## Dataset records

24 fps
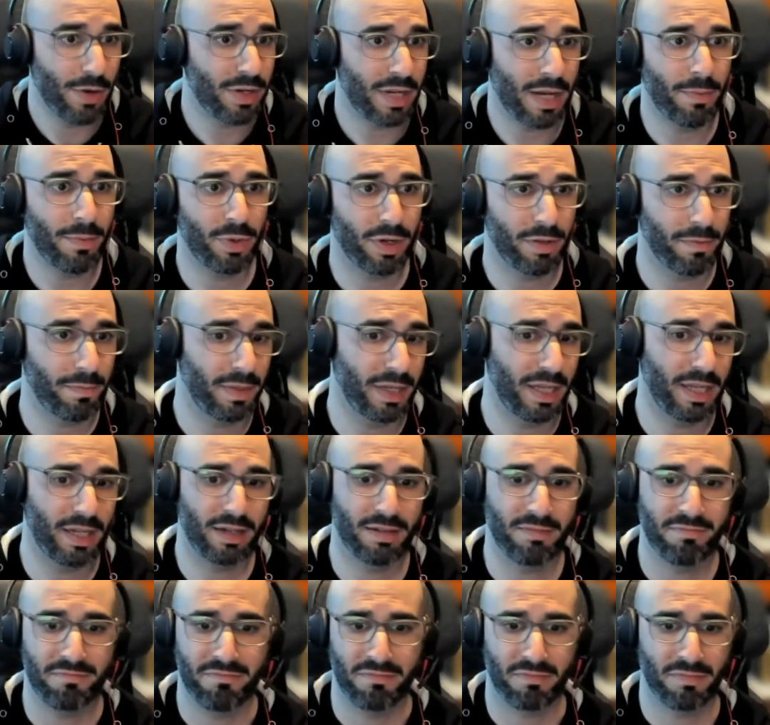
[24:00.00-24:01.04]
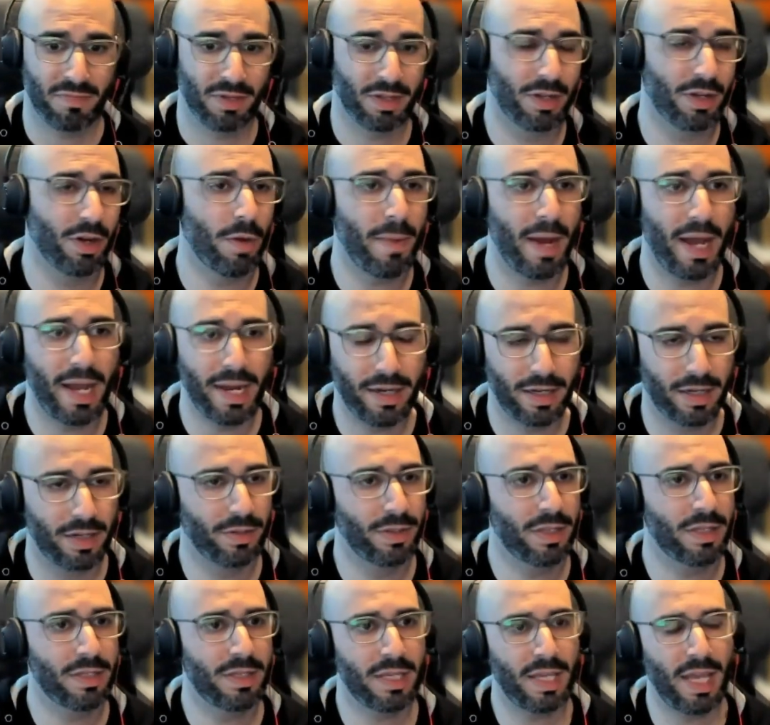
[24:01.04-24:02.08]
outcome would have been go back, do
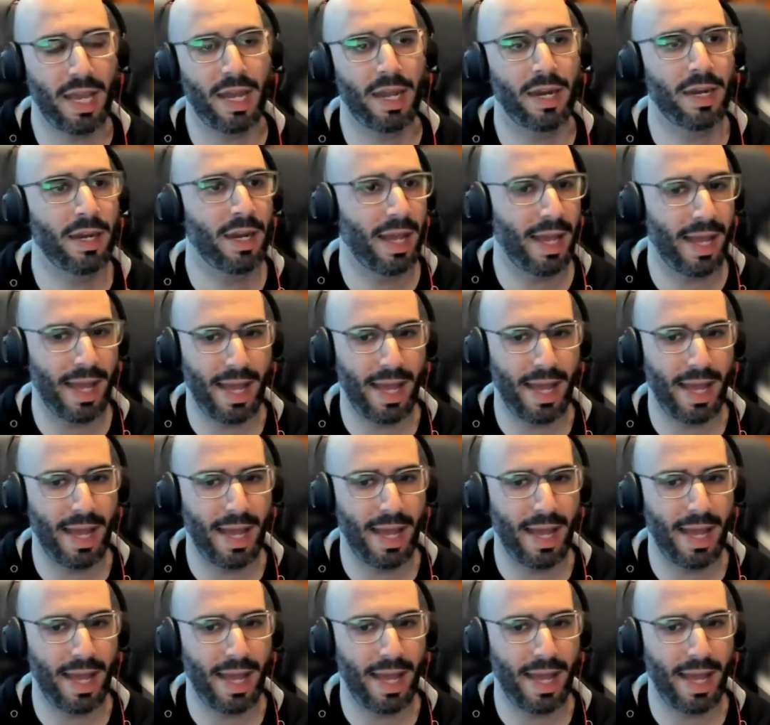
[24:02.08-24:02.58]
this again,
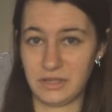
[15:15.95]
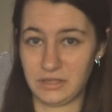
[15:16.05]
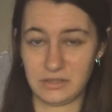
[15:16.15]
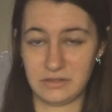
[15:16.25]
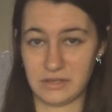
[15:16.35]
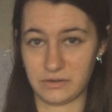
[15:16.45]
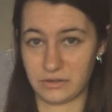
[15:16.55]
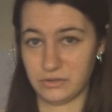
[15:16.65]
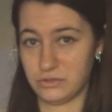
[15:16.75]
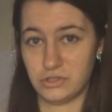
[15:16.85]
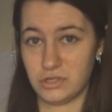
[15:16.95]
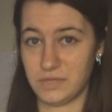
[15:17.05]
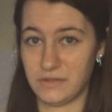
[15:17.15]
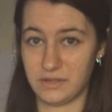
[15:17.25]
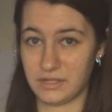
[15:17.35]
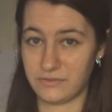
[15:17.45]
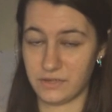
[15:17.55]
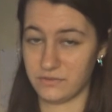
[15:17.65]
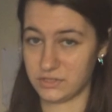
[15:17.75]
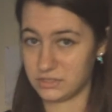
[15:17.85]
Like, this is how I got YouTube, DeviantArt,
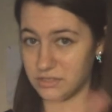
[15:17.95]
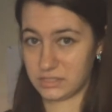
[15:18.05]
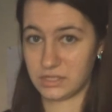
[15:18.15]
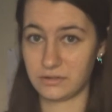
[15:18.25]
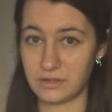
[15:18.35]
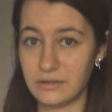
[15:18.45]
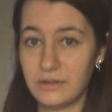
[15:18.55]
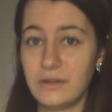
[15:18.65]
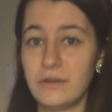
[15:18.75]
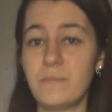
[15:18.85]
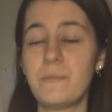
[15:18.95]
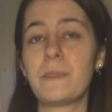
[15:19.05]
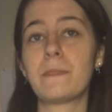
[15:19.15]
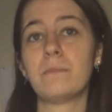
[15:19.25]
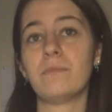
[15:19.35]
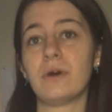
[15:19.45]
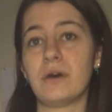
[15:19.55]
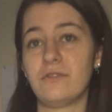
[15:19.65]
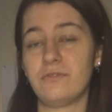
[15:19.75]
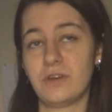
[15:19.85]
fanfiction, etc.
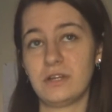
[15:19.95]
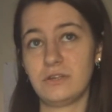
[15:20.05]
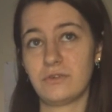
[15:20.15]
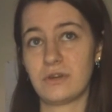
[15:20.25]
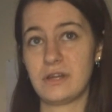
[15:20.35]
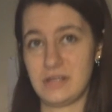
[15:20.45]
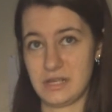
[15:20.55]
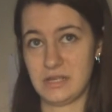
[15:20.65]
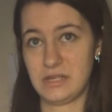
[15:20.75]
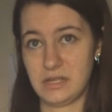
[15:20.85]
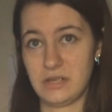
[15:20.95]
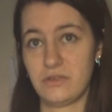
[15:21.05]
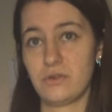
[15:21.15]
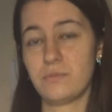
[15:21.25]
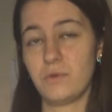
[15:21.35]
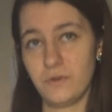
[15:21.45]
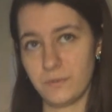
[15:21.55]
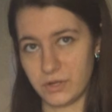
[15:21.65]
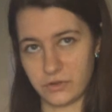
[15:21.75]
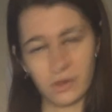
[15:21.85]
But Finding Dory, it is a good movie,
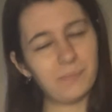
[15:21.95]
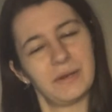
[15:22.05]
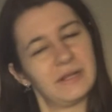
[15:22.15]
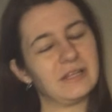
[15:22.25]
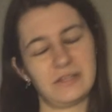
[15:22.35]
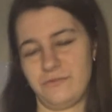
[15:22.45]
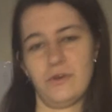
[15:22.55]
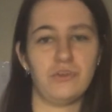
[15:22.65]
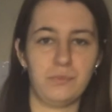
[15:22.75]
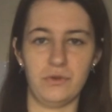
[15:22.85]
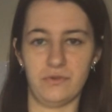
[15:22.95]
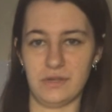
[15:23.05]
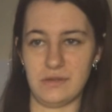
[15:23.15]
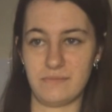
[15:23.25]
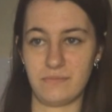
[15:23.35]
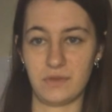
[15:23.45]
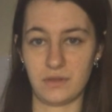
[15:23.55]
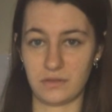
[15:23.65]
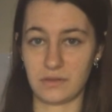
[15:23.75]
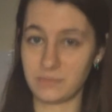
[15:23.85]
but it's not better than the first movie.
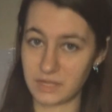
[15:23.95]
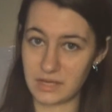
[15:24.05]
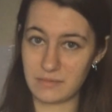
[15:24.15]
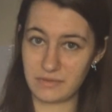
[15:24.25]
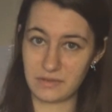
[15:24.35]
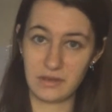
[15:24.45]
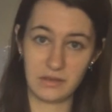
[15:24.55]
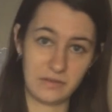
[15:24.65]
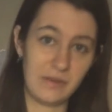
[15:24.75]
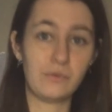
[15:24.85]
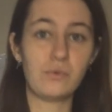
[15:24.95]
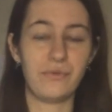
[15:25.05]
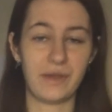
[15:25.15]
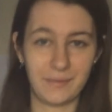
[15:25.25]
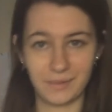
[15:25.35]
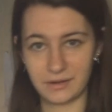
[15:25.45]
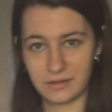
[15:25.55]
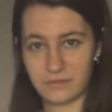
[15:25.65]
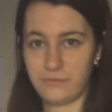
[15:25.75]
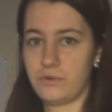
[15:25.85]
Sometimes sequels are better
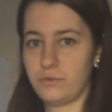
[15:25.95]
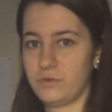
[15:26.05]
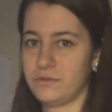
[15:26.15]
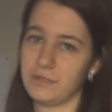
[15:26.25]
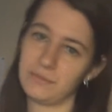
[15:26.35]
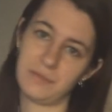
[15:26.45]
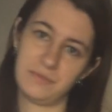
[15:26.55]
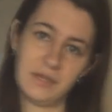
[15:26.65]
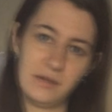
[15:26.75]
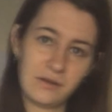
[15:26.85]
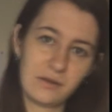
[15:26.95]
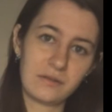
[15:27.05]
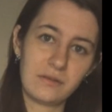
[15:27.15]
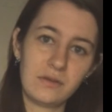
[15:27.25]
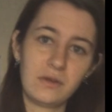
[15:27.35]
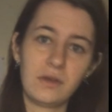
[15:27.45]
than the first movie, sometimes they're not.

## Task item
Once the pictures are removed, copy the listing exactly.

## Output for this task
24 fps
[24:00.00-24:01.04]
[24:01.04-24:02.08]
outcome would have been go back, do
[24:02.08-24:02.58]
this again,
[15:15.95]
[15:16.05]
[15:16.15]
[15:16.25]
[15:16.35]
[15:16.45]
[15:16.55]
[15:16.65]
[15:16.75]
[15:16.85]
[15:16.95]
[15:17.05]
[15:17.15]
[15:17.25]
[15:17.35]
[15:17.45]
[15:17.55]
[15:17.65]
[15:17.75]
[15:17.85]
Like, this is how I got YouTube, DeviantArt,
[15:17.95]
[15:18.05]
[15:18.15]
[15:18.25]
[15:18.35]
[15:18.45]
[15:18.55]
[15:18.65]
[15:18.75]
[15:18.85]
[15:18.95]
[15:19.05]
[15:19.15]
[15:19.25]
[15:19.35]
[15:19.45]
[15:19.55]
[15:19.65]
[15:19.75]
[15:19.85]
fanfiction, etc.
[15:19.95]
[15:20.05]
[15:20.15]
[15:20.25]
[15:20.35]
[15:20.45]
[15:20.55]
[15:20.65]
[15:20.75]
[15:20.85]
[15:20.95]
[15:21.05]
[15:21.15]
[15:21.25]
[15:21.35]
[15:21.45]
[15:21.55]
[15:21.65]
[15:21.75]
[15:21.85]
But Finding Dory, it is a good movie,
[15:21.95]
[15:22.05]
[15:22.15]
[15:22.25]
[15:22.35]
[15:22.45]
[15:22.55]
[15:22.65]
[15:22.75]
[15:22.85]
[15:22.95]
[15:23.05]
[15:23.15]
[15:23.25]
[15:23.35]
[15:23.45]
[15:23.55]
[15:23.65]
[15:23.75]
[15:23.85]
but it's not better than the first movie.
[15:23.95]
[15:24.05]
[15:24.15]
[15:24.25]
[15:24.35]
[15:24.45]
[15:24.55]
[15:24.65]
[15:24.75]
[15:24.85]
[15:24.95]
[15:25.05]
[15:25.15]
[15:25.25]
[15:25.35]
[15:25.45]
[15:25.55]
[15:25.65]
[15:25.75]
[15:25.85]
Sometimes sequels are better
[15:25.95]
[15:26.05]
[15:26.15]
[15:26.25]
[15:26.35]
[15:26.45]
[15:26.55]
[15:26.65]
[15:26.75]
[15:26.85]
[15:26.95]
[15:27.05]
[15:27.15]
[15:27.25]
[15:27.35]
[15:27.45]
than the first movie, sometimes they're not.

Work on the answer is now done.